= Saved data entries =
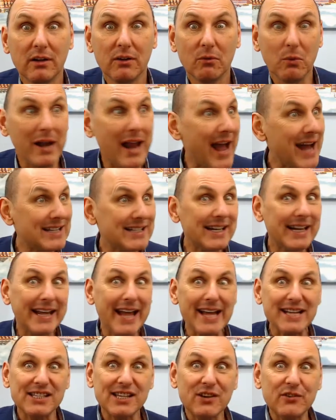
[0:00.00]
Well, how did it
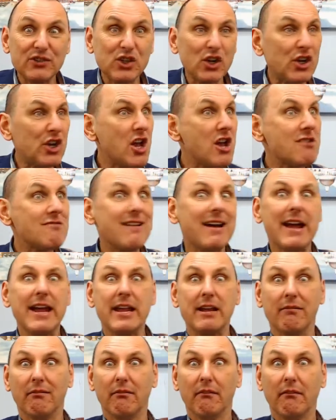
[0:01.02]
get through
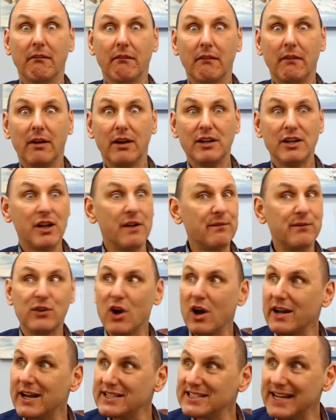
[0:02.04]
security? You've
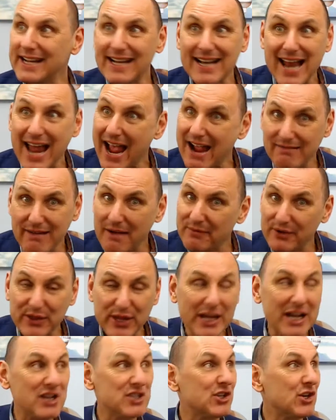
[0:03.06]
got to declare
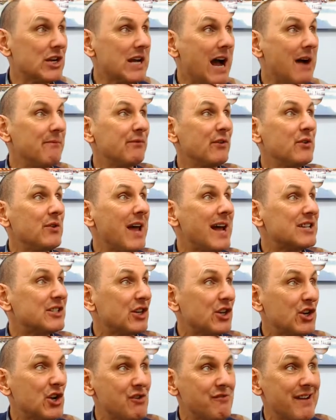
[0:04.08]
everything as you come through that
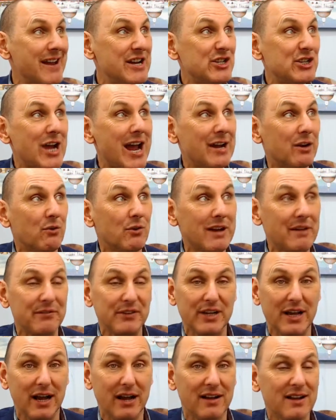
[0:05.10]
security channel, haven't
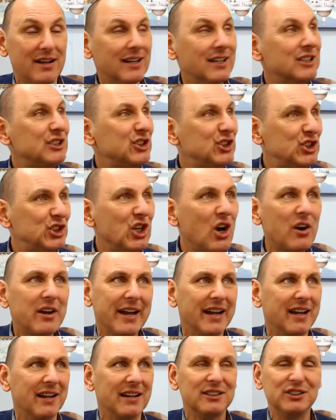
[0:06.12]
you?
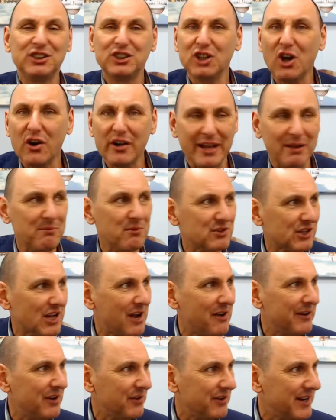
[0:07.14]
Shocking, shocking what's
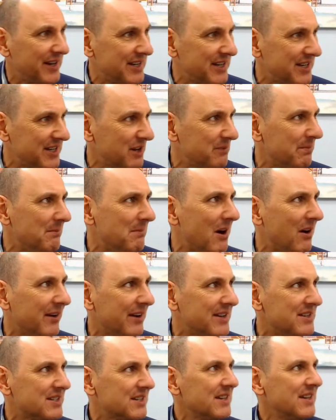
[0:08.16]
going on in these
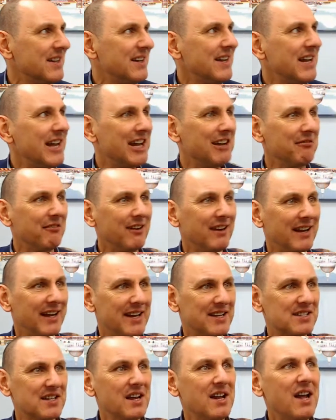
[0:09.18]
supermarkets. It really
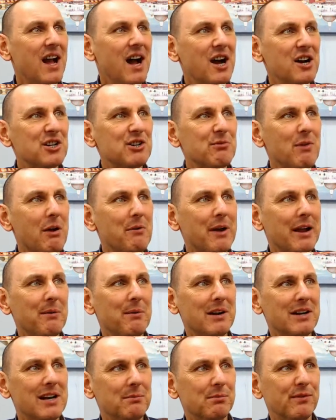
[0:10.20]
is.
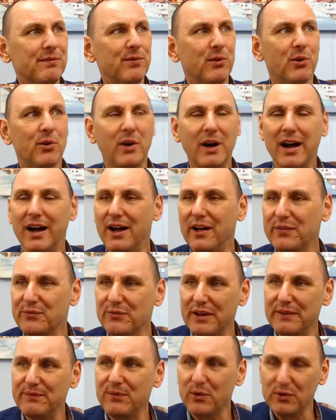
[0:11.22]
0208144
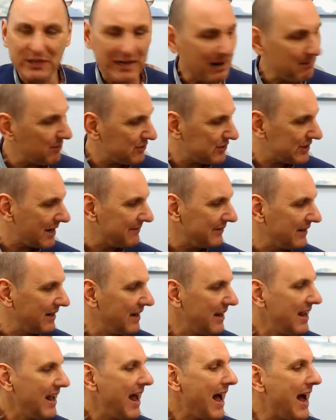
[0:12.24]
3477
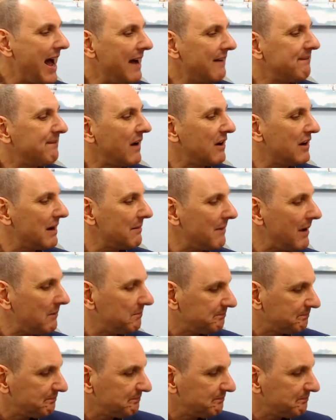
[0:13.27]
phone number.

= Requirement =
No images belong in the copy. Transcribe every record exactly.

= Task result =
[0:00.00]
Well, how did it
[0:01.02]
get through
[0:02.04]
security? You've
[0:03.06]
got to declare
[0:04.08]
everything as you come through that
[0:05.10]
security channel, haven't
[0:06.12]
you?
[0:07.14]
Shocking, shocking what's
[0:08.16]
going on in these
[0:09.18]
supermarkets. It really
[0:10.20]
is.
[0:11.22]
0208144
[0:12.24]
3477
[0:13.27]
phone number.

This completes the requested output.